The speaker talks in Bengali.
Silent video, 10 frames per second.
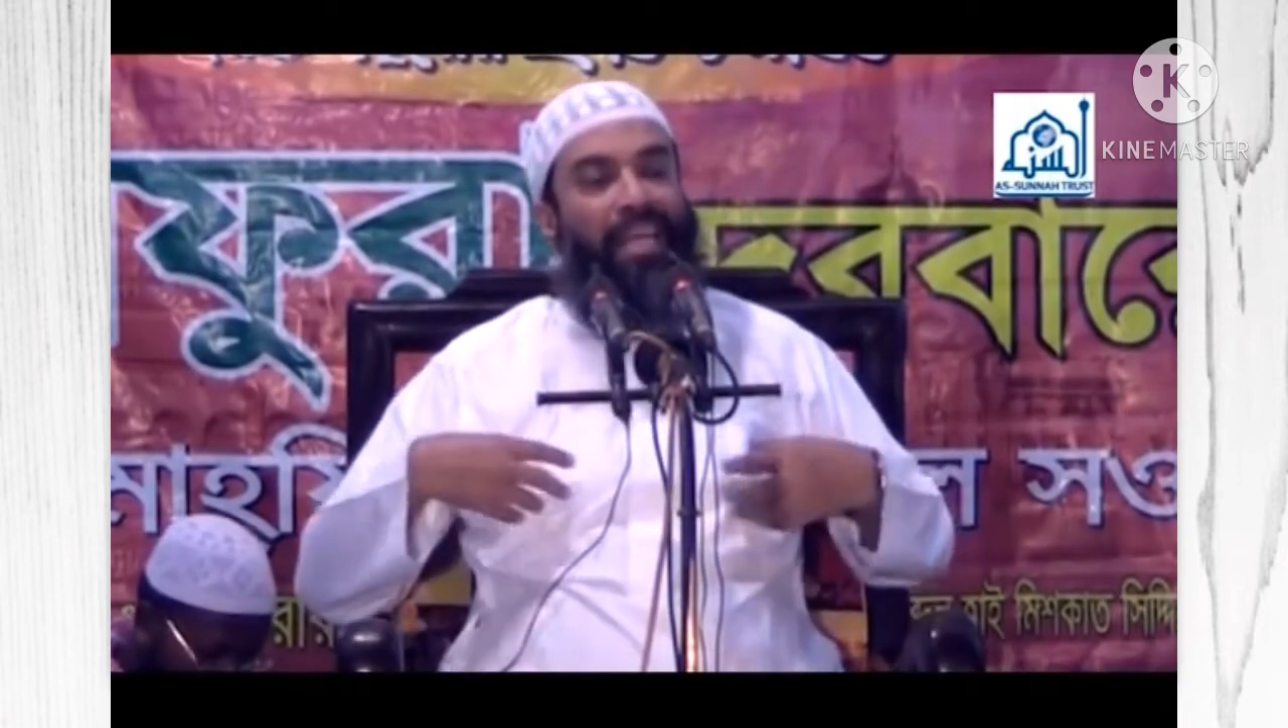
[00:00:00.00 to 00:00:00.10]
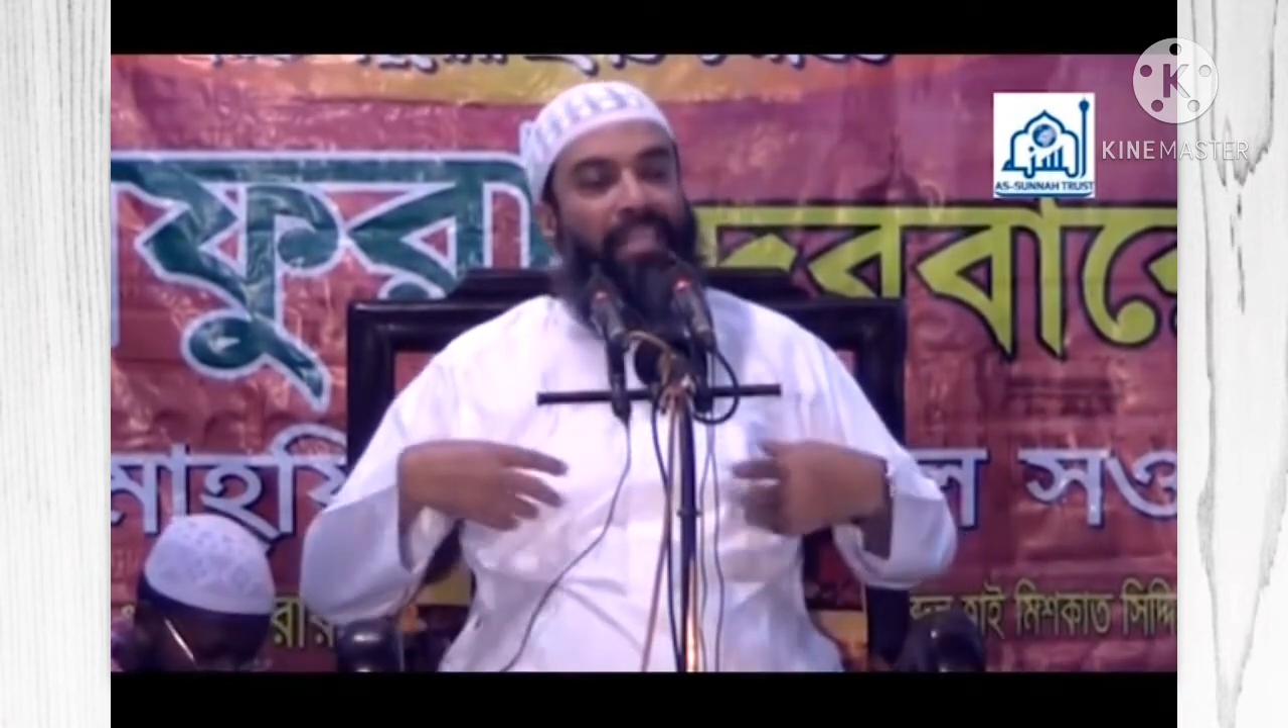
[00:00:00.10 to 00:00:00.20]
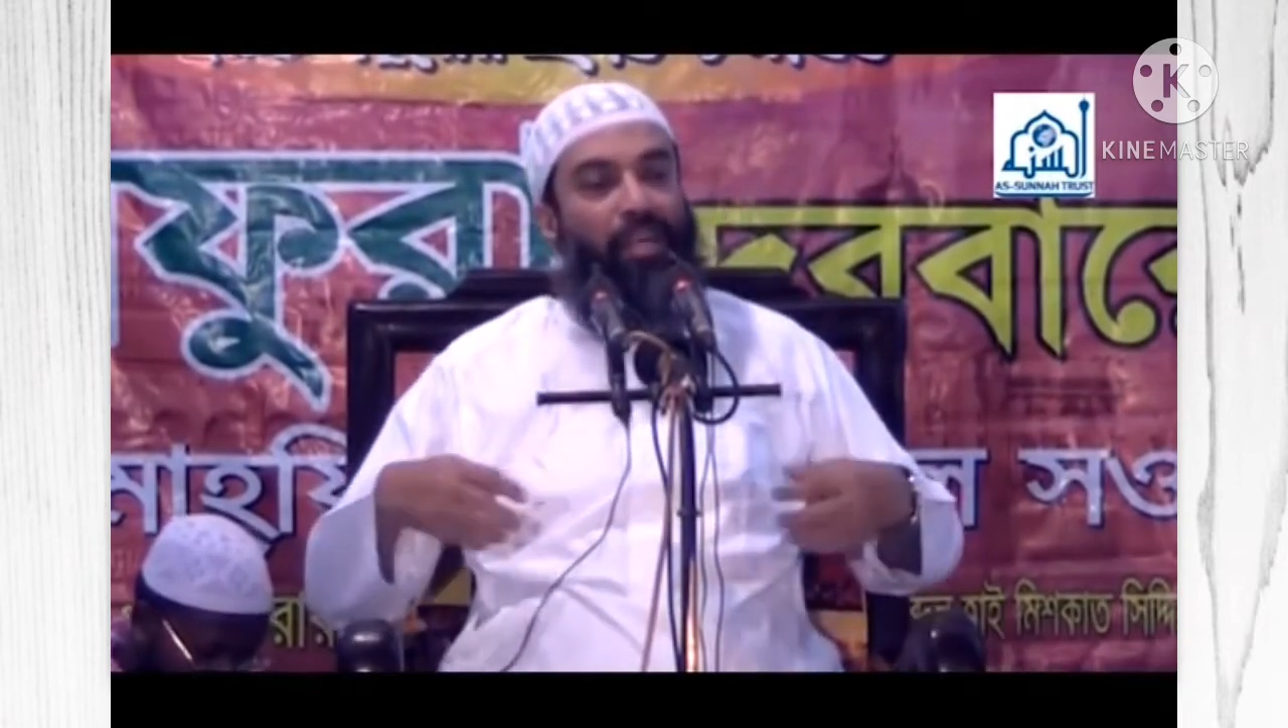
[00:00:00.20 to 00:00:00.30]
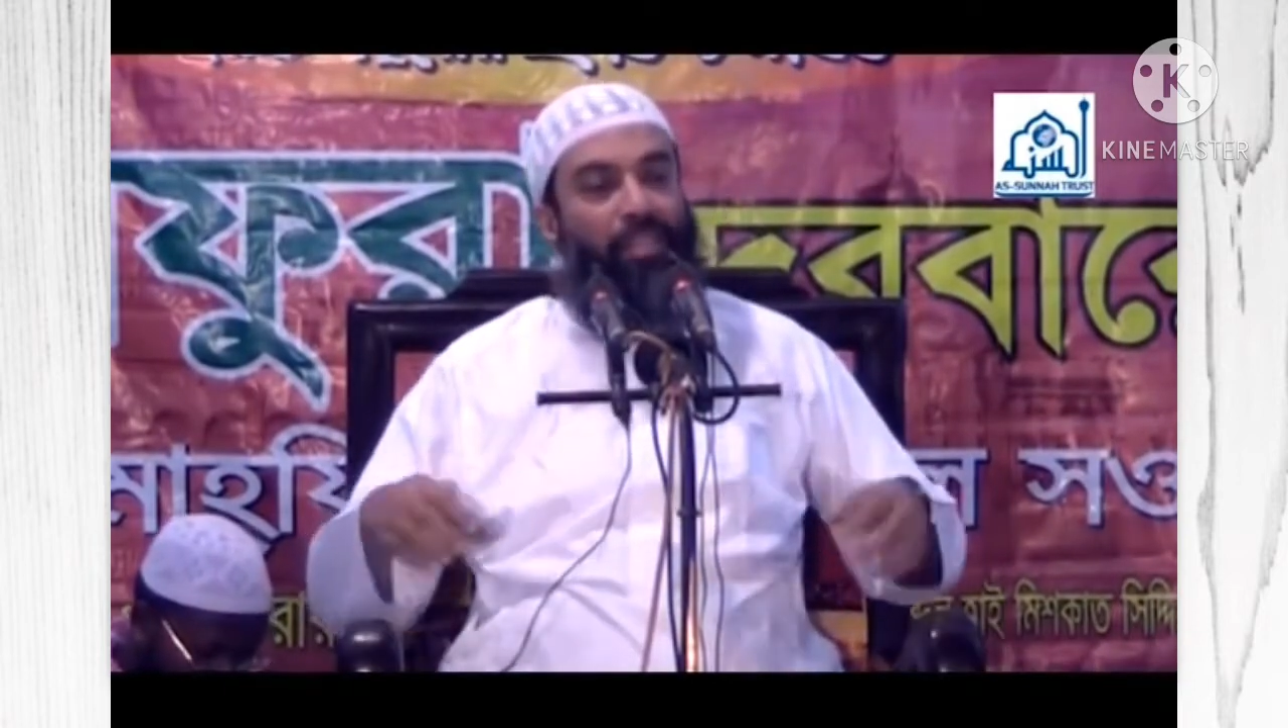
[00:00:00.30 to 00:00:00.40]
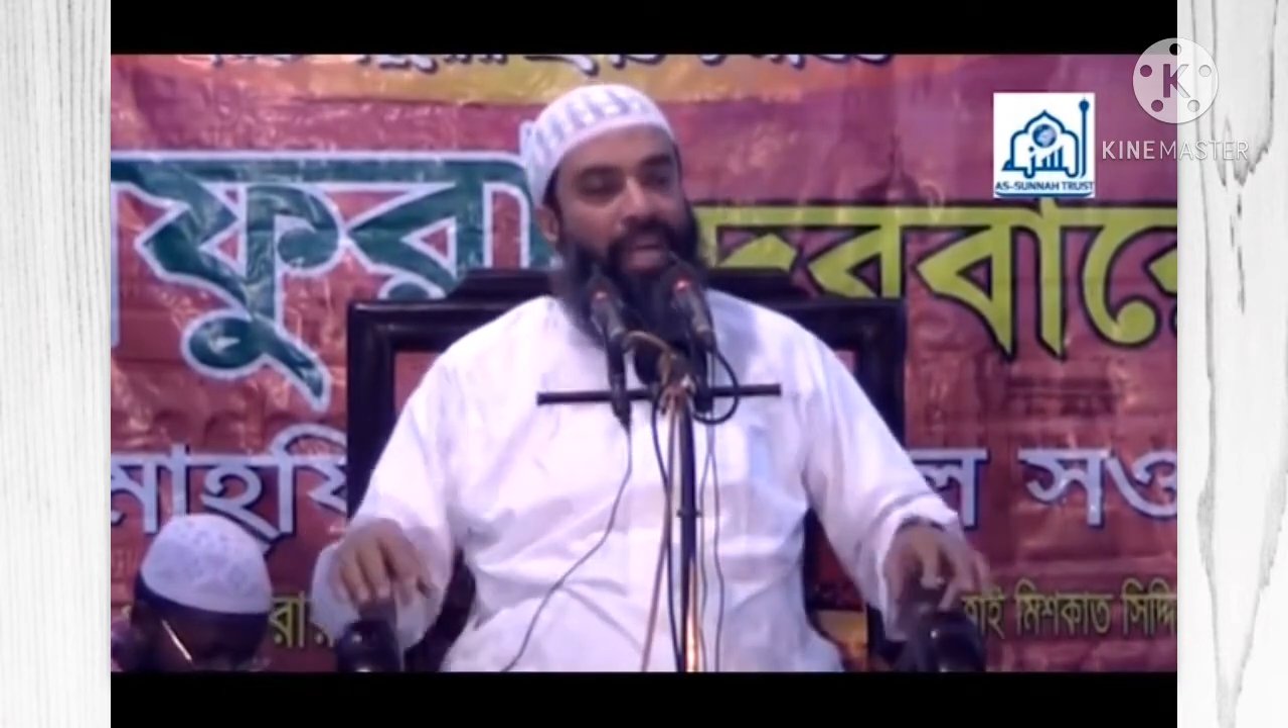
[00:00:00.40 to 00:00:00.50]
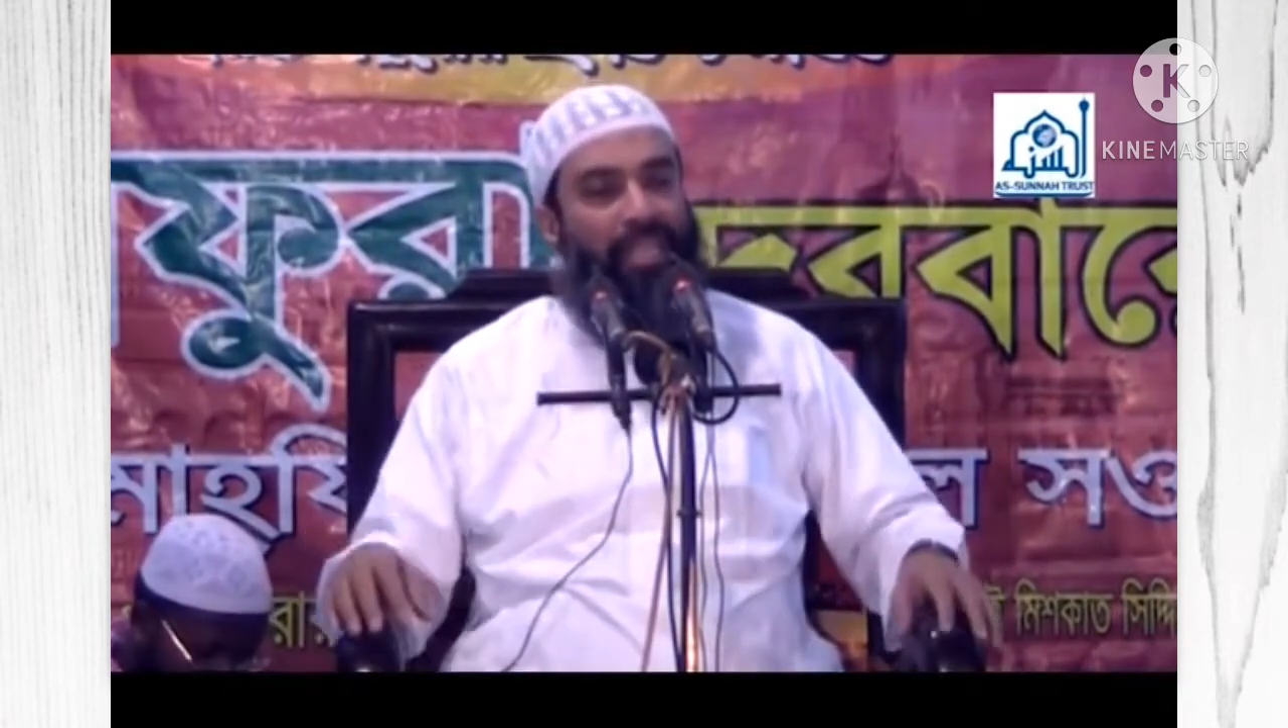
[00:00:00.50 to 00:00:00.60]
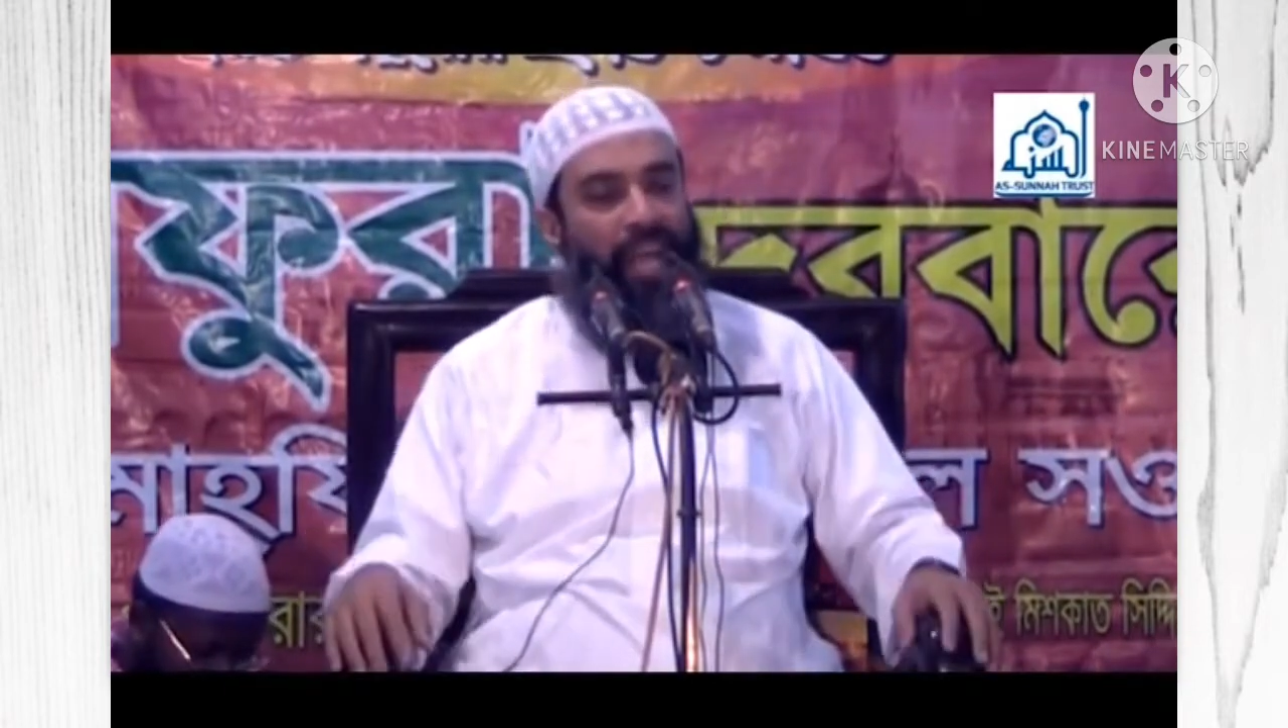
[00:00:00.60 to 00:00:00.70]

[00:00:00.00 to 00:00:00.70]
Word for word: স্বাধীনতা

### Assigned task
Set down every line above exactly, pictures excluded.

### Response for this exercise
The speaker talks in Bengali.
Silent video, 10 frames per second.
[00:00:00.00 to 00:00:00.10]
[00:00:00.10 to 00:00:00.20]
[00:00:00.20 to 00:00:00.30]
[00:00:00.30 to 00:00:00.40]
[00:00:00.40 to 00:00:00.50]
[00:00:00.50 to 00:00:00.60]
[00:00:00.60 to 00:00:00.70]

[00:00:00.00 to 00:00:00.70]
Word for word: স্বাধীনতা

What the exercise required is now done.